そういうことです。そうだったのかよ。なんて,ことを。

鎧塚みぞれが青い鳥。傘木希美がリズ。

好きな人の翼を奪っていたのがリズで,かごの外に飛び立つのが青い鳥。

 

そしてやってくるオーボエとフルートのソロパート長尺演奏シーン。もはや言うことが無くて,音と映像にすべてが載っていて。

 

その後,二人の長い会話シーン。みぞれの実力を見て自分のレベルがそれに追いついてないとやや卑屈になる希美。多分この作品の中で一番会話の密度が濃いシーン。

二人のどちらがリズで,どちらが青い鳥なのか。それを自覚したうえで交わされる,やや的を射ない言葉の応酬。

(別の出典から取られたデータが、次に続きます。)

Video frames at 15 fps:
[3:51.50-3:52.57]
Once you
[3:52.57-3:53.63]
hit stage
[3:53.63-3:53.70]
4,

でも最後には,リズであることを自覚した傘木希美の一言,

 

みぞれのオーボエが好き

 

この一言でもう物語は結末にたどり着いてしまっていて。

大受験をやめて普通の大学に進路を定めた傘木希美。

希美の一言でオーボエの道に進むしかなくなった鎧塚みぞれ。

この結末への持って生き方があまりにも急激で,淡白で,それがゆえに素晴らしい。

 

残りの時間は再び音楽と映像の時間。交わされる言葉は少なく,それでいて濃密で,見る私の心の空間を広くしてくれる。

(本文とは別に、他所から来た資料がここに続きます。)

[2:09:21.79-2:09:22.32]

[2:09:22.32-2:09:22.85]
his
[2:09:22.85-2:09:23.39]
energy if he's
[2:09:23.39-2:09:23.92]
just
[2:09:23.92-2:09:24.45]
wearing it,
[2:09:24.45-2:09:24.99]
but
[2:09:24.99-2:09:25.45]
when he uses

物語冒頭の登校シーンの真逆,今度は下校のシーンで物語は締めくくられます。冒頭とは待つ側と待たれる側が逆転していて最後まで隙がない。

そして最後に置かれるハッピーアイスクリーム!このおちゃめさよ。

 

本当に,なんでこの作品を映画館で見ることができなかったのか。わたしの人生でかなりでかめの失態。

 

Blu-ray,買います。初回限定盤ほしいけどプレミアがつきすぎてるので通常版で勘弁。